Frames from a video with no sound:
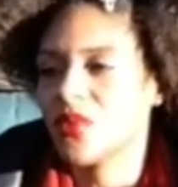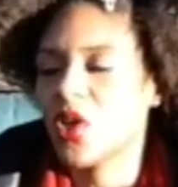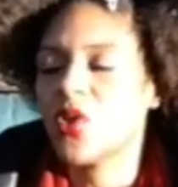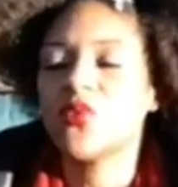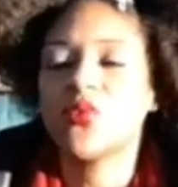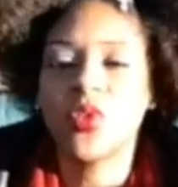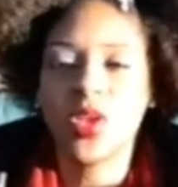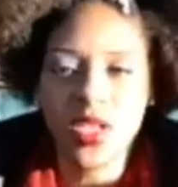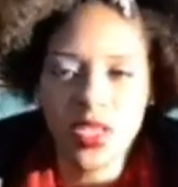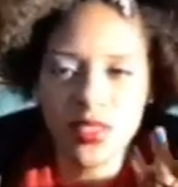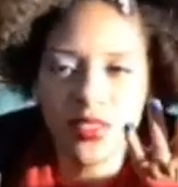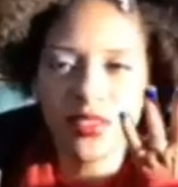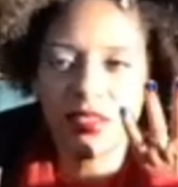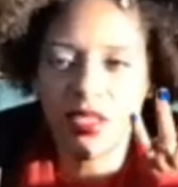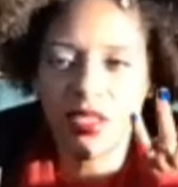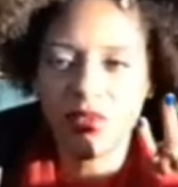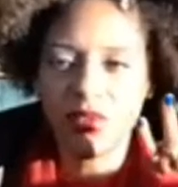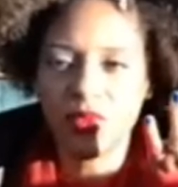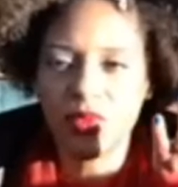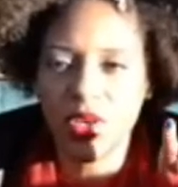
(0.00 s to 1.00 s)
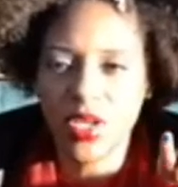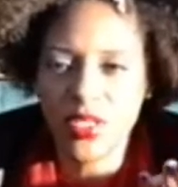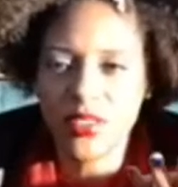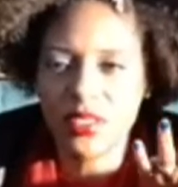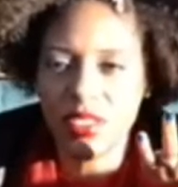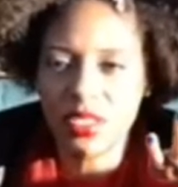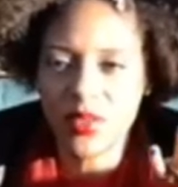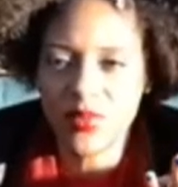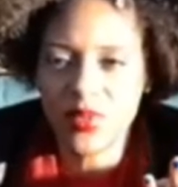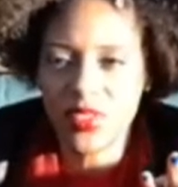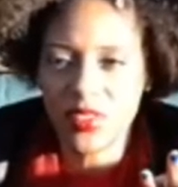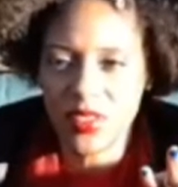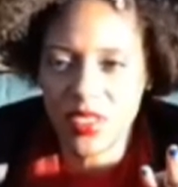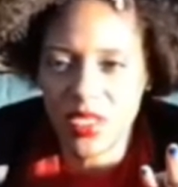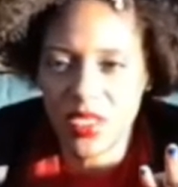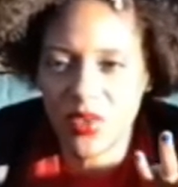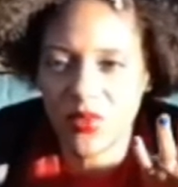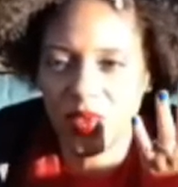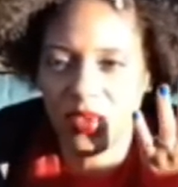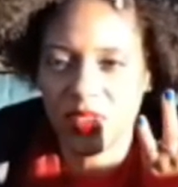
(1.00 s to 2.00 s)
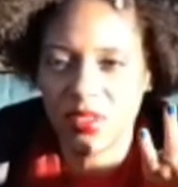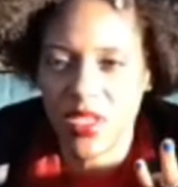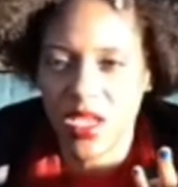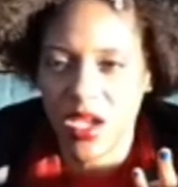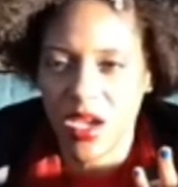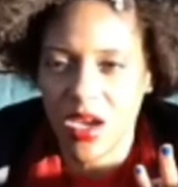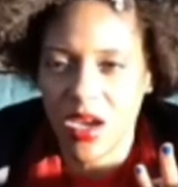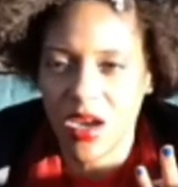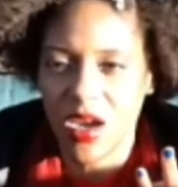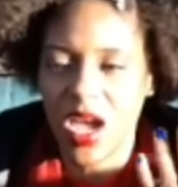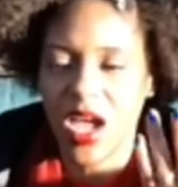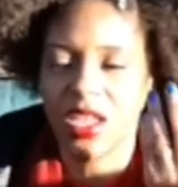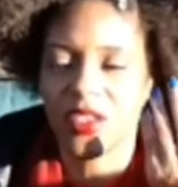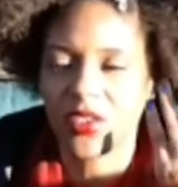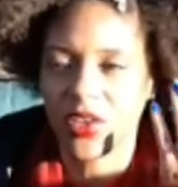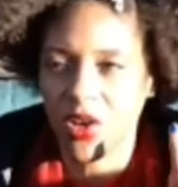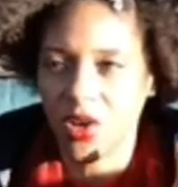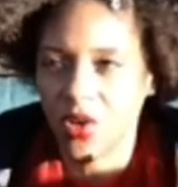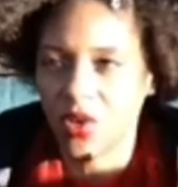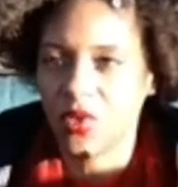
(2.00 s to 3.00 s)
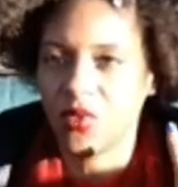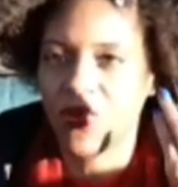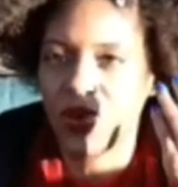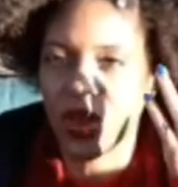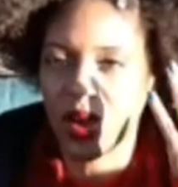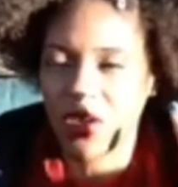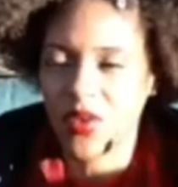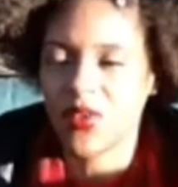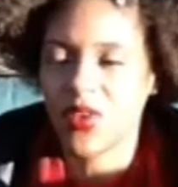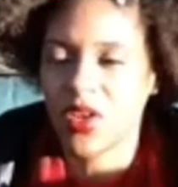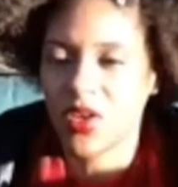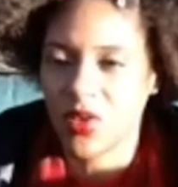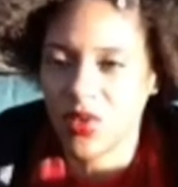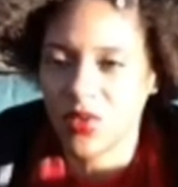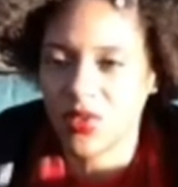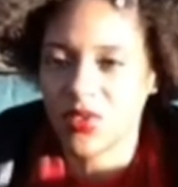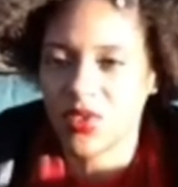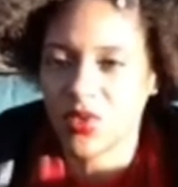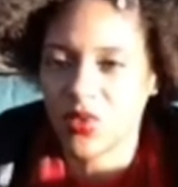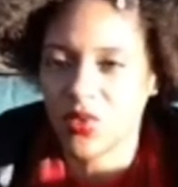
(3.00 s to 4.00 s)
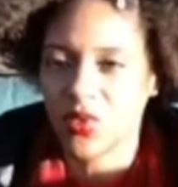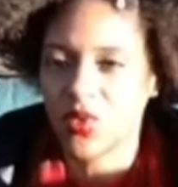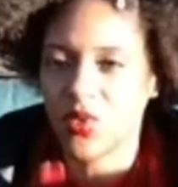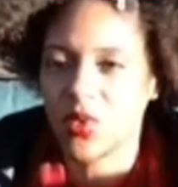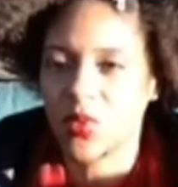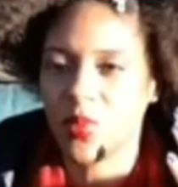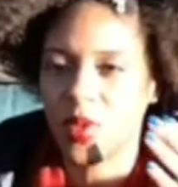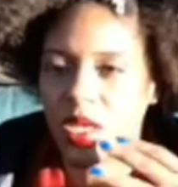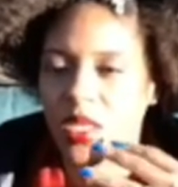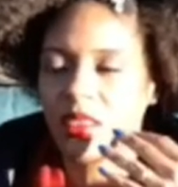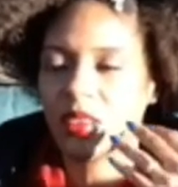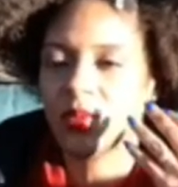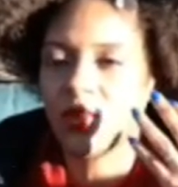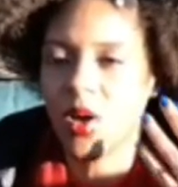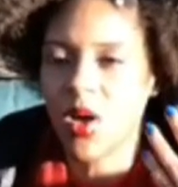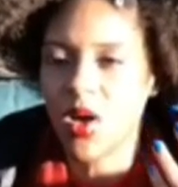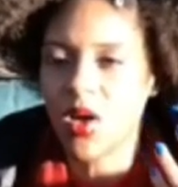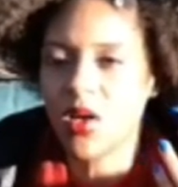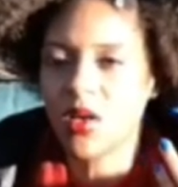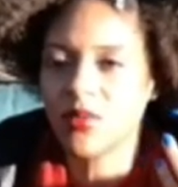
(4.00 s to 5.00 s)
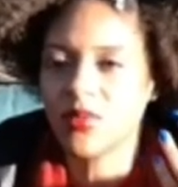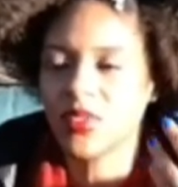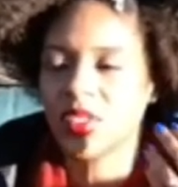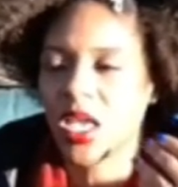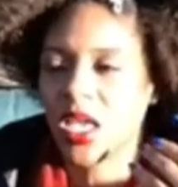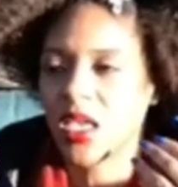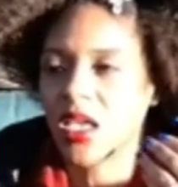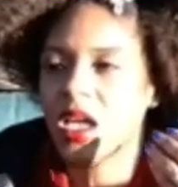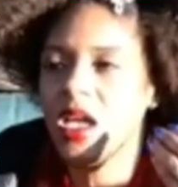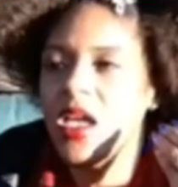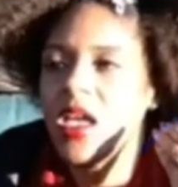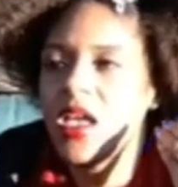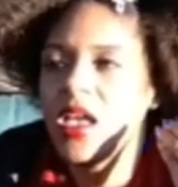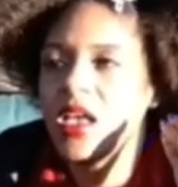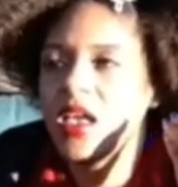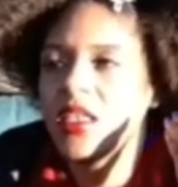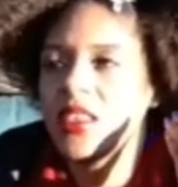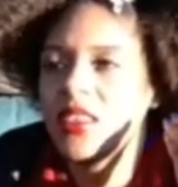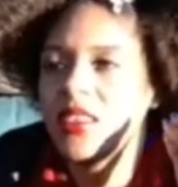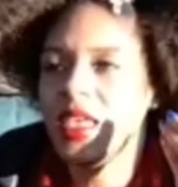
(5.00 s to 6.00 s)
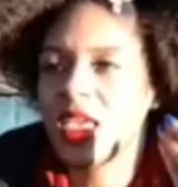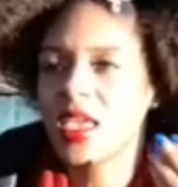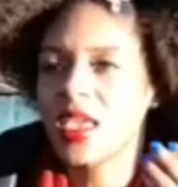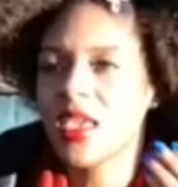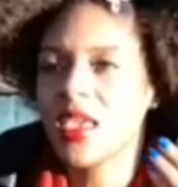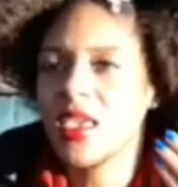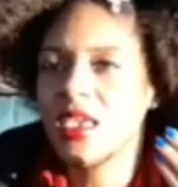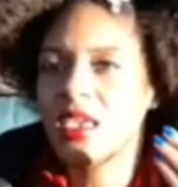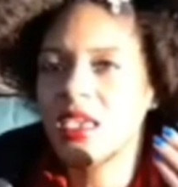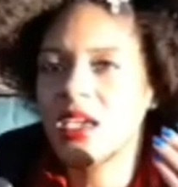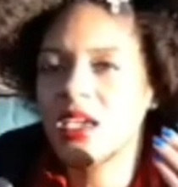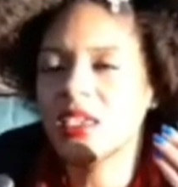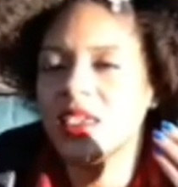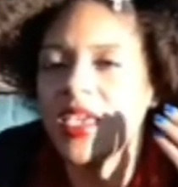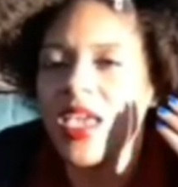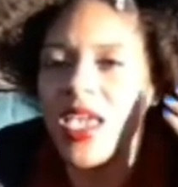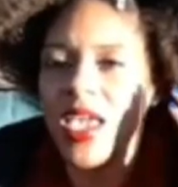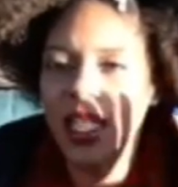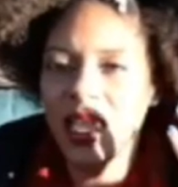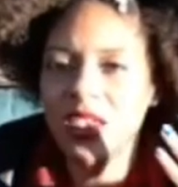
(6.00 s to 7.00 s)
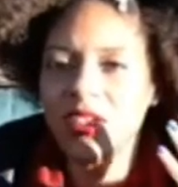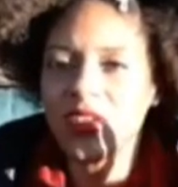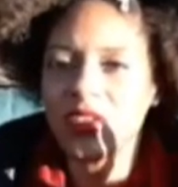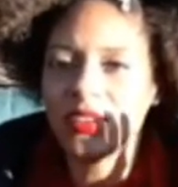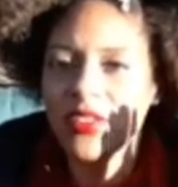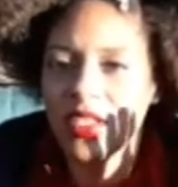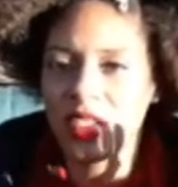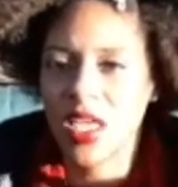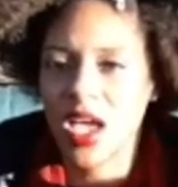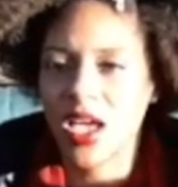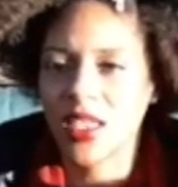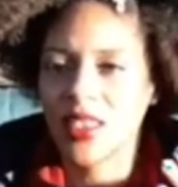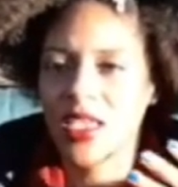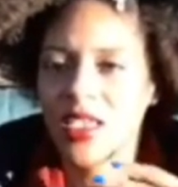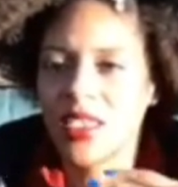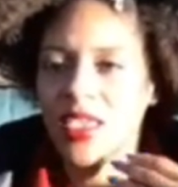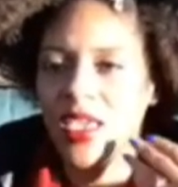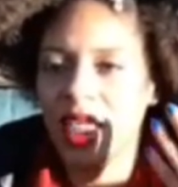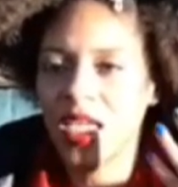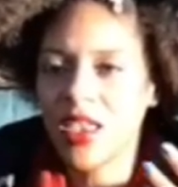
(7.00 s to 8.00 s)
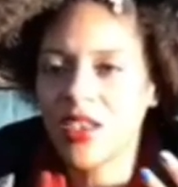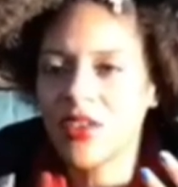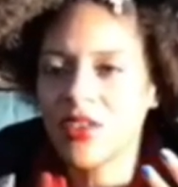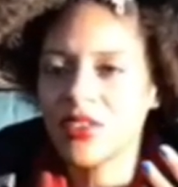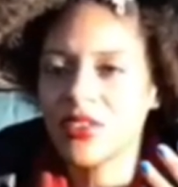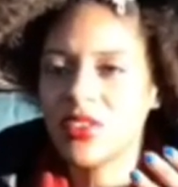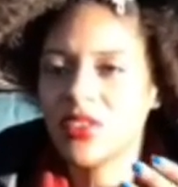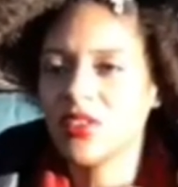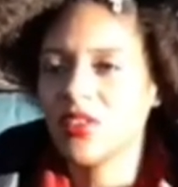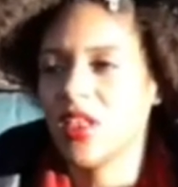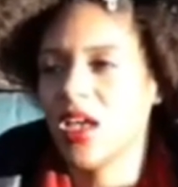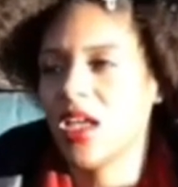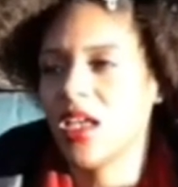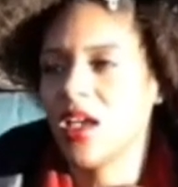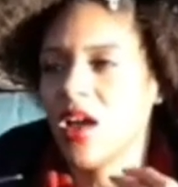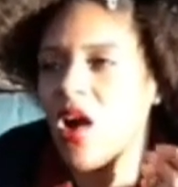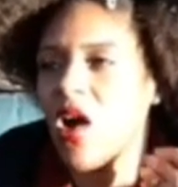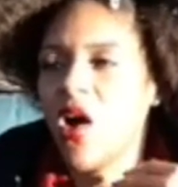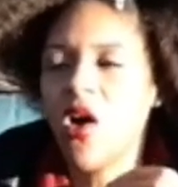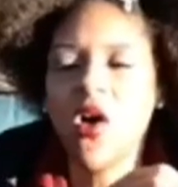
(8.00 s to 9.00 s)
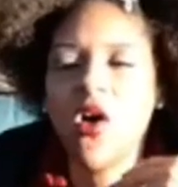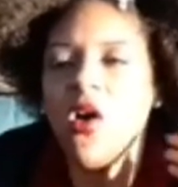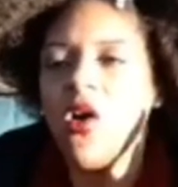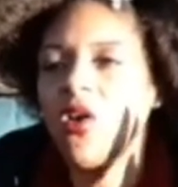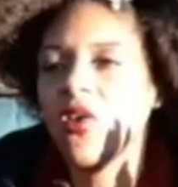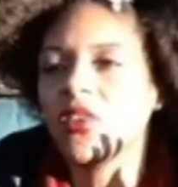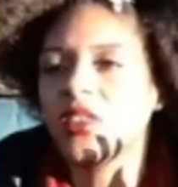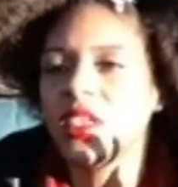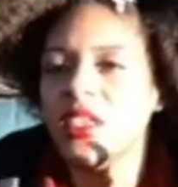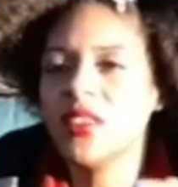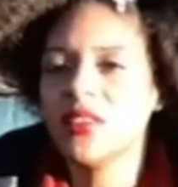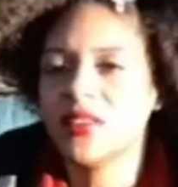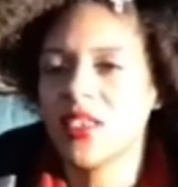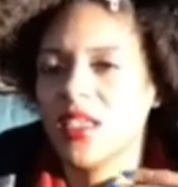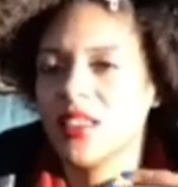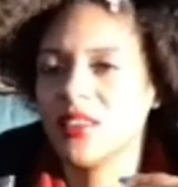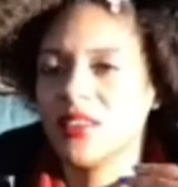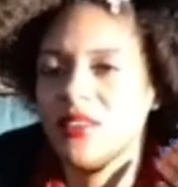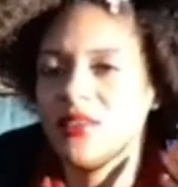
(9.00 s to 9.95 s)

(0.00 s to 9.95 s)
Run DMC was there. I know, very, very old school, but the Palms, like, they catered to that. They catered to like all these like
☆ ☆ ☆ ☆
Work required —
The records above need to be printed in full and exactly, without any of the pictures.

Response for this exercise —
Frames from a video with no sound:
(0.00 s to 1.00 s)
(1.00 s to 2.00 s)
(2.00 s to 3.00 s)
(3.00 s to 4.00 s)
(4.00 s to 5.00 s)
(5.00 s to 6.00 s)
(6.00 s to 7.00 s)
(7.00 s to 8.00 s)
(8.00 s to 9.00 s)
(9.00 s to 9.95 s)

(0.00 s to 9.95 s)
Run DMC was there. I know, very, very old school, but the Palms, like, they catered to that. They catered to like all these like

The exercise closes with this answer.